Bus Tours. Similarly, at a Mediterranean settlement called Dikla, established near the old Egyptian city of El Arish in the Sinai, red-haired Community Leader Motke Ben-Ya'acov proudly shows an Israeli identity card that gives his address as "Dikla, Northern Sinai." "There's no chance we'll ever leave," says Ben-Ya'acov. "The government will never give back El Arish." Nor is Israel likely to relinquish the oil town of Abu Rodeis to the south on the Gulf of Suez, where Israelis are pumping 18,000 tons daily of what was formerly Egyptian oil. The new school in Abu Rodeis last week proudly graduated its first six students. Eight tour buses a day visit the town, although there is little to sightsee besides a bank and a supermarket. "The tourists are all Israelis," one driver said. "They just come down to see what they own."
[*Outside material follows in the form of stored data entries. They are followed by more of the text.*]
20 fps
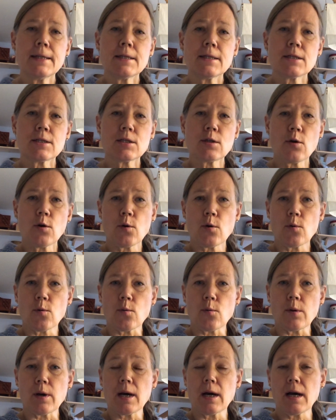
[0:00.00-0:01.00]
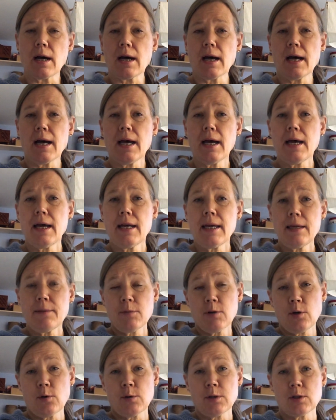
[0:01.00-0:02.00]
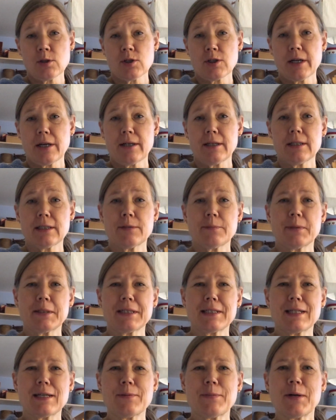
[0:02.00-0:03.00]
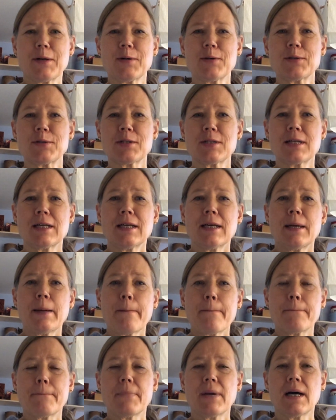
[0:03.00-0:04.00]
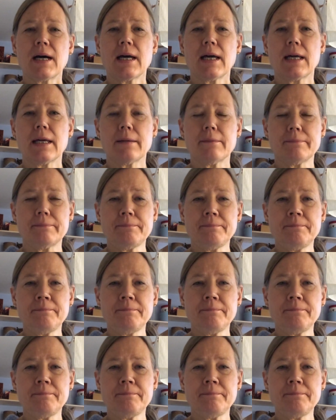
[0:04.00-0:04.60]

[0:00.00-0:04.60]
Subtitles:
So I am going to share a little bit about my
In places the border is still deadly violent. Near Ein Zivan on the Golan Heights, a 31-year-old reservist was killed shortly after my visit. Rockets fired from Syria hit a car in which he had thumbed a ride. Strangely, no one else was even injured. Near "Fatahland," where the borders of Israel, Lebanon and Syria converge and Palestinian guerrillas are still active, highway signs include notices that TRAVELING AT NIGHT is FORBIDDEN. In the farming village of Metulla, which has lost two men killed and five wounded in fedayeen attacks from Lebanon, Mayor Assaf Frankel wistfully said: "I hope it doesn't start all over again." His eyes show that he does not have much hope.
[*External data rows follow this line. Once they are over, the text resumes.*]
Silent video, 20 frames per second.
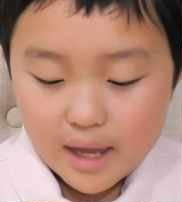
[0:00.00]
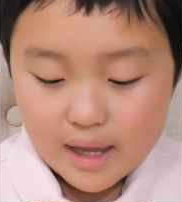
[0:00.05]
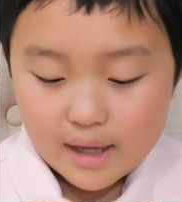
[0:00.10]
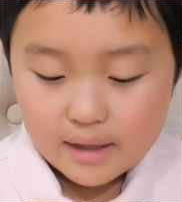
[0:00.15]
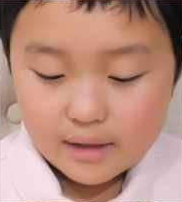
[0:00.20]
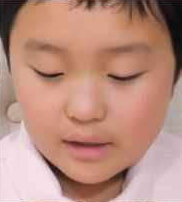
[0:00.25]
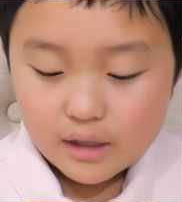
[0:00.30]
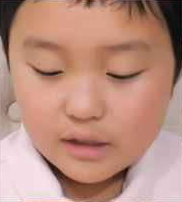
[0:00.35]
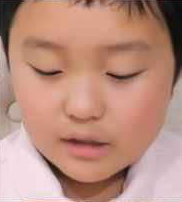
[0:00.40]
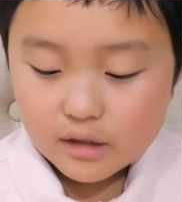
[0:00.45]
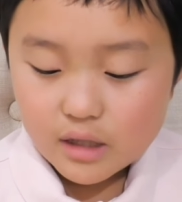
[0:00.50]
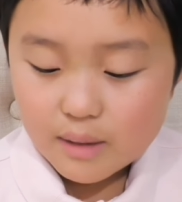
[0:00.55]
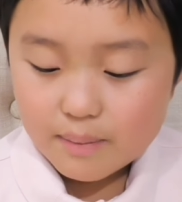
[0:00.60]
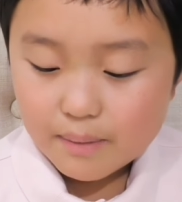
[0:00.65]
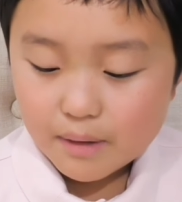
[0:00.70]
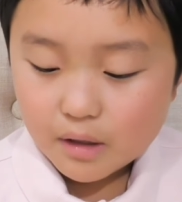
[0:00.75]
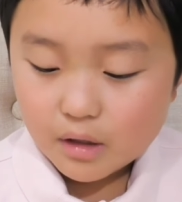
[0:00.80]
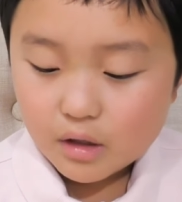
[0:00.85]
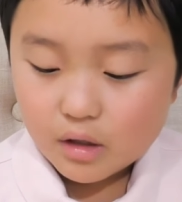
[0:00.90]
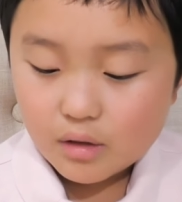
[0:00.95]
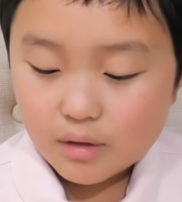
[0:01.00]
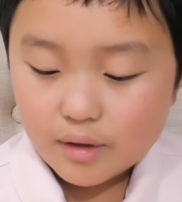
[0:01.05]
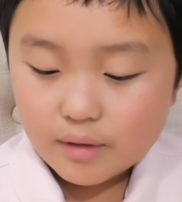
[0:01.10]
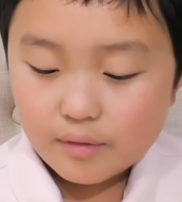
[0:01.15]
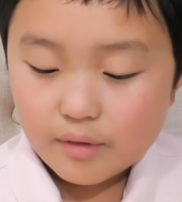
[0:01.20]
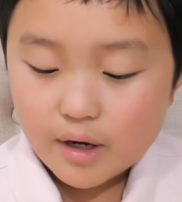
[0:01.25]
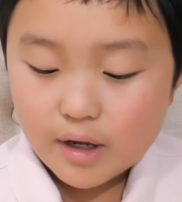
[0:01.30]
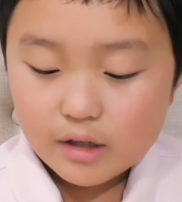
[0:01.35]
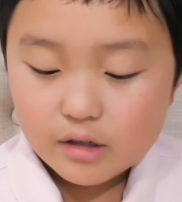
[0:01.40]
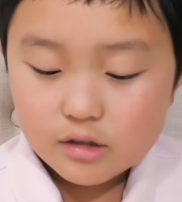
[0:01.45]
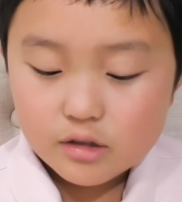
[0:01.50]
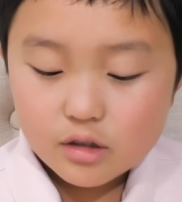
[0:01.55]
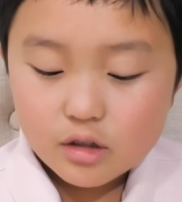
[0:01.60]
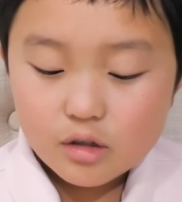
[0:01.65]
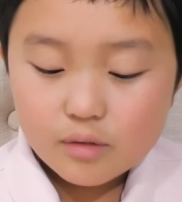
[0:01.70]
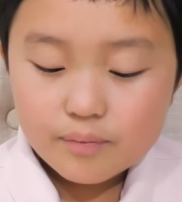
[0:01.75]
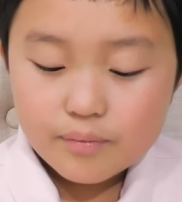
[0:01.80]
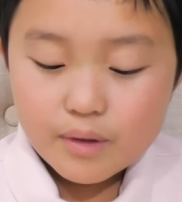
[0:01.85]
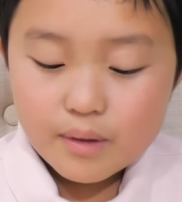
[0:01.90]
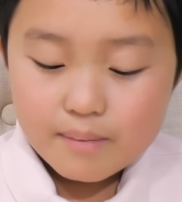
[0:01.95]
let's keep on going, right?
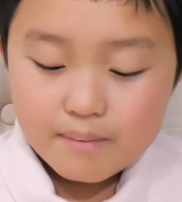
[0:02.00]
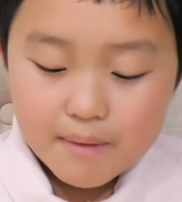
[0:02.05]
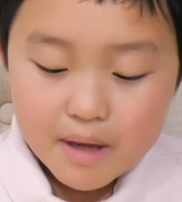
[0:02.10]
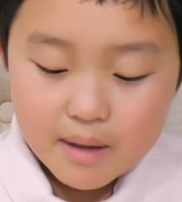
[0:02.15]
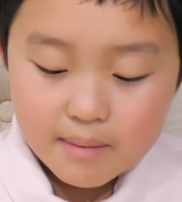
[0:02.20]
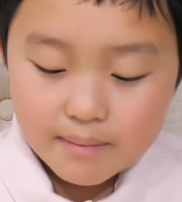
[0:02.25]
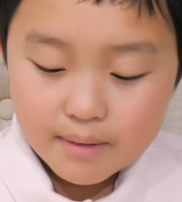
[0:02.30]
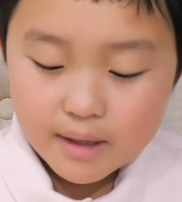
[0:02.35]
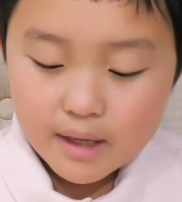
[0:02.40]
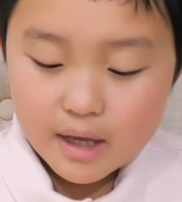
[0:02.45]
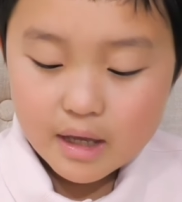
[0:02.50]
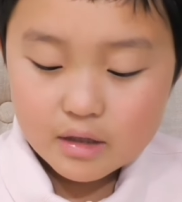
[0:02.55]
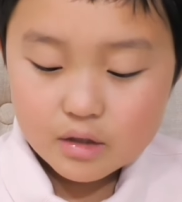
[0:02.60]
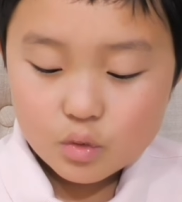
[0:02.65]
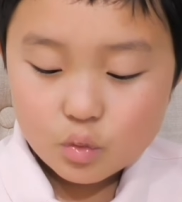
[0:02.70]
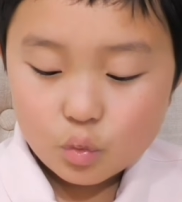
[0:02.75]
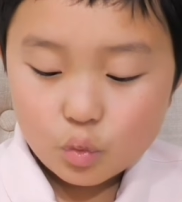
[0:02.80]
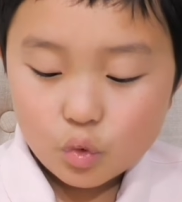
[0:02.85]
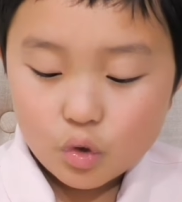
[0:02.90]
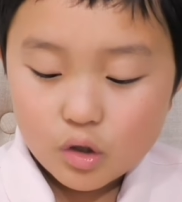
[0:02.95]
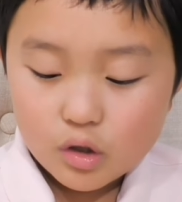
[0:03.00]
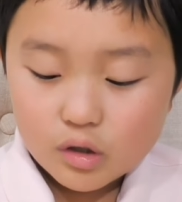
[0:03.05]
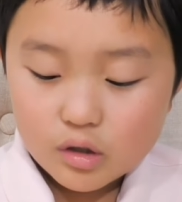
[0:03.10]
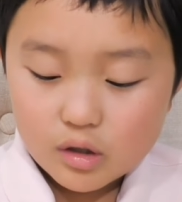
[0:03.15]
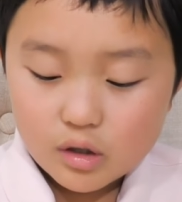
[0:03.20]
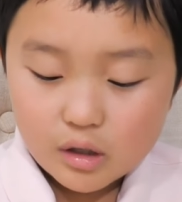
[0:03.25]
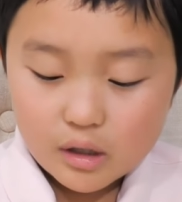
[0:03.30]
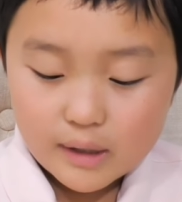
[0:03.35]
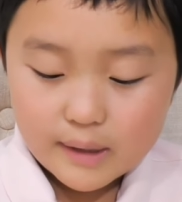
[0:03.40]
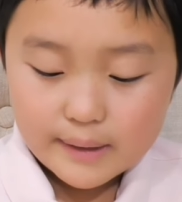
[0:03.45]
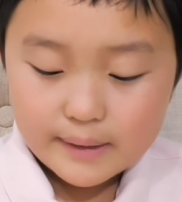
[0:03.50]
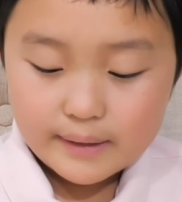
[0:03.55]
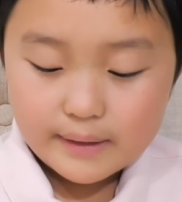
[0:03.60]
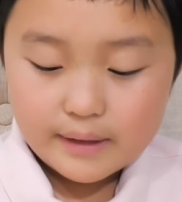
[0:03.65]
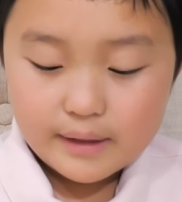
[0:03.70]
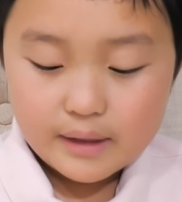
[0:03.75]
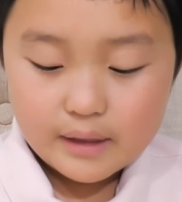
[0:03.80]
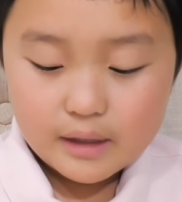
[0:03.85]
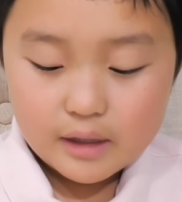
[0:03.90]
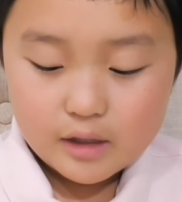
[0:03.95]
So Min began to work
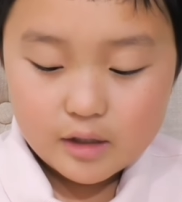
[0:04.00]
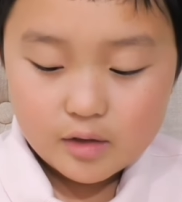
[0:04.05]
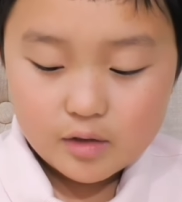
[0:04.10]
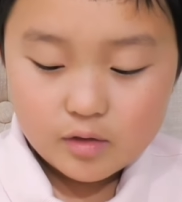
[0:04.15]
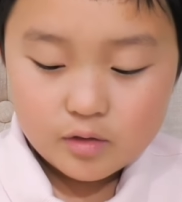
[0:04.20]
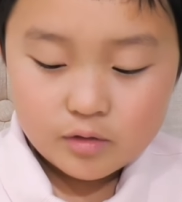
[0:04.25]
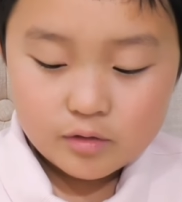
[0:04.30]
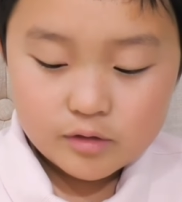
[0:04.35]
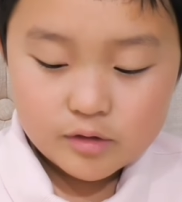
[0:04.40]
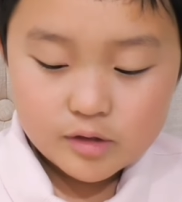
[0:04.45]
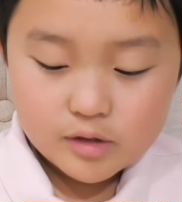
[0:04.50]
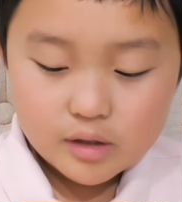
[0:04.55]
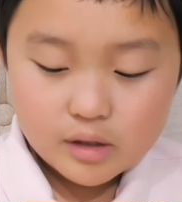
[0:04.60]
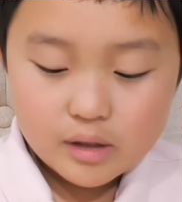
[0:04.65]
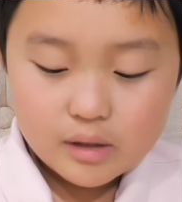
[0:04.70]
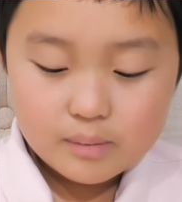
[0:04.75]
on those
Israel's Riviera. Yet elsewhere the border is more peaceful than it has been for years, although the quiet could be deceptive. Ein Bokek, on the Dead Sea, is about to become "Israel's Riviera"; hundreds of visitors arrive every day, and three new hotels are being built to accommodate them. At the Jordan Valley kibbutz of Kfar Ruppin, which was hit by 1,000 artillery shells during the war of attrition that followed the Six-Day War, Ya'acov Noy, a 35-year kibbutz veteran, observes: "The Arab shepherds now come down to bathe in the Jordan, and our children play there. We talk across the river like we used to do many years ago."
Farther downstream, the war's anniversary was also the beginning of this year's "summer visit plan." During the next few months, at least 150,000 Arabs will cross over the Allenby Bridge for visits of up to 90 days to the occupied West Bank. To thwart the fedayeen, Israeli guards open even tinned food and examine toothbrushes for explosives. Two-man teams expertly strip trucks down to engine and frame in their search for contraband. Occasionally a suspected guerrilla is turned back.
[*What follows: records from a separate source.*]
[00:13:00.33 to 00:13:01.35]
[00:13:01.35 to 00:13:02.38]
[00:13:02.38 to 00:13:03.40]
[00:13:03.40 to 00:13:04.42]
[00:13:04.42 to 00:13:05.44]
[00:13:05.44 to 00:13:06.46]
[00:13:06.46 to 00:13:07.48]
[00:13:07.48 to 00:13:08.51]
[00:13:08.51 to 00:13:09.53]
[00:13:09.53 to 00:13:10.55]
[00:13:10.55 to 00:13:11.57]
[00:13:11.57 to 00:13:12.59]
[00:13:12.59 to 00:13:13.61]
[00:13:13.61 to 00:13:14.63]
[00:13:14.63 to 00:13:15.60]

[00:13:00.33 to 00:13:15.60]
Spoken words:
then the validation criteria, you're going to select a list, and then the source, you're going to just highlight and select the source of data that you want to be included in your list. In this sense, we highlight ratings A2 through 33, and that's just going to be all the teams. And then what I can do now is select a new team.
Non-Israelis who live along the new border have become resentfully resigned to their endless occupation. Residents of Majdal Shams, a Druze town under snow-capped Mount Hermon in the north, are outspoken about their feelings. "Syria is our mother," says Sheik Mahmoud Safadi with patriarchal scorn. "Israel is our stepmother." One complaint appears to be that the Israelis are trying to collect taxes. "We never paid the Syrians, and we won't pay the Israelis," a Druze shopkeeper said indignantly. Yet Arabs are quietly making their own accommodations; they have little choice. In the Gaza Strip, where production of citrus fruit has doubled since 1967, Arab growers have begun to take five-year loans from Israeli banks to finance the additional packinghouses they need.
* "The biblical name for the region from which King Solomon's ships brought quantities of fine gold.